[Saved data entries]
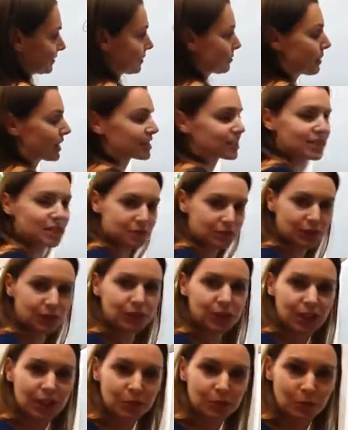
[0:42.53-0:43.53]
Makes us feel
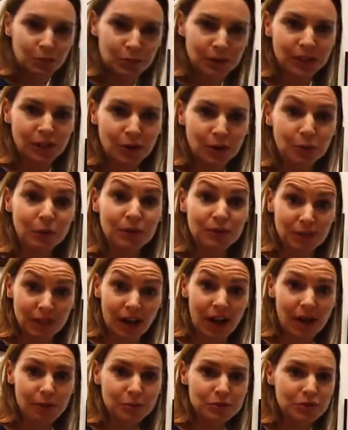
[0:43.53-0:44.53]
good when we know that we've
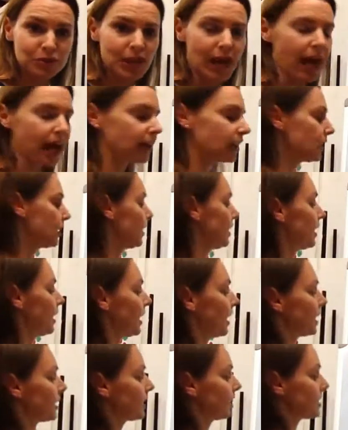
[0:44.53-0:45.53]
accomplished that.
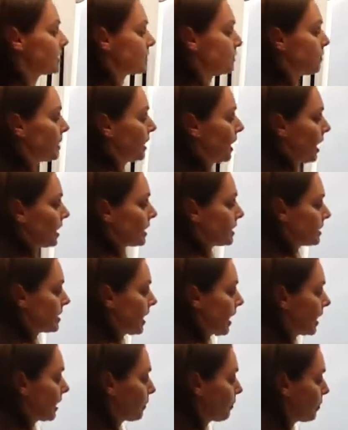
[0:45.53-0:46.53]
It needs to be an
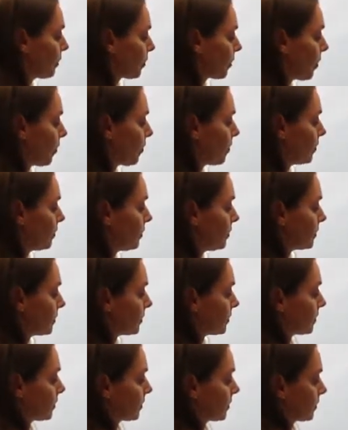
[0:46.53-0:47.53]
attainable goal.
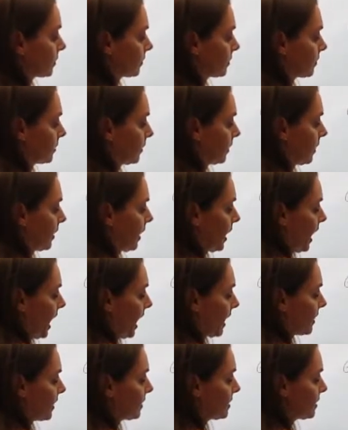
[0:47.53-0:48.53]

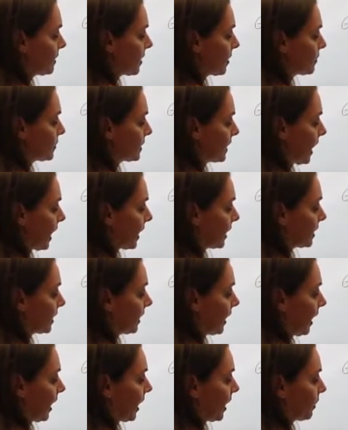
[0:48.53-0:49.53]
And this goes hand in
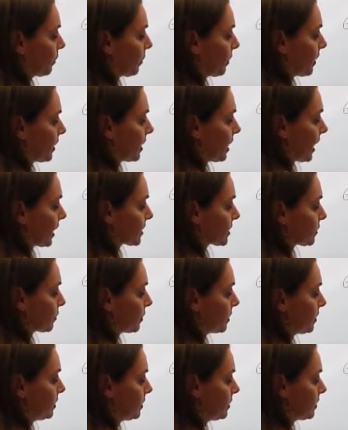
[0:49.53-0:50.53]
hand with the next
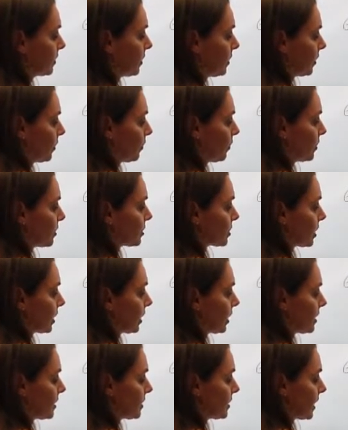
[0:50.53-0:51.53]
one, which
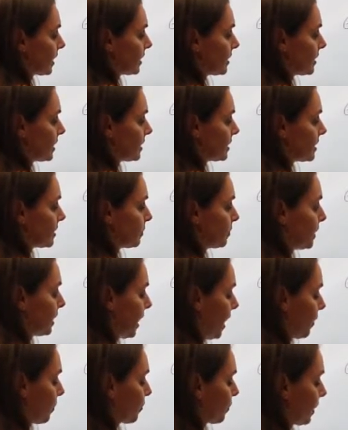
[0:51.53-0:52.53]
is that it needs to be
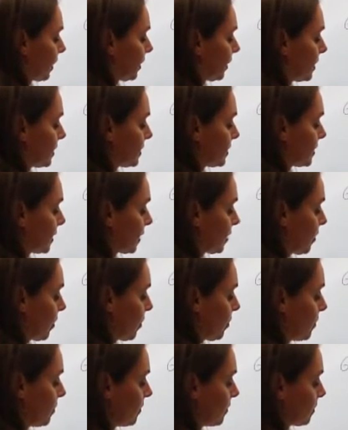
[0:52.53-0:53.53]
a realistic
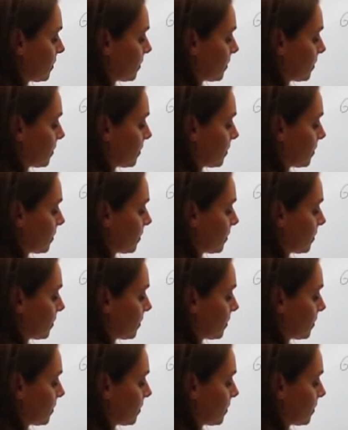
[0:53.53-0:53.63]
goal.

PROMPT
Pictures are to be left out; all else in the entries above is to be quoted exactly.

EXERCISE ANSWER
[0:42.53-0:43.53]
Makes us feel
[0:43.53-0:44.53]
good when we know that we've
[0:44.53-0:45.53]
accomplished that.
[0:45.53-0:46.53]
It needs to be an
[0:46.53-0:47.53]
attainable goal.
[0:47.53-0:48.53]

[0:48.53-0:49.53]
And this goes hand in
[0:49.53-0:50.53]
hand with the next
[0:50.53-0:51.53]
one, which
[0:51.53-0:52.53]
is that it needs to be
[0:52.53-0:53.53]
a realistic
[0:53.53-0:53.63]
goal.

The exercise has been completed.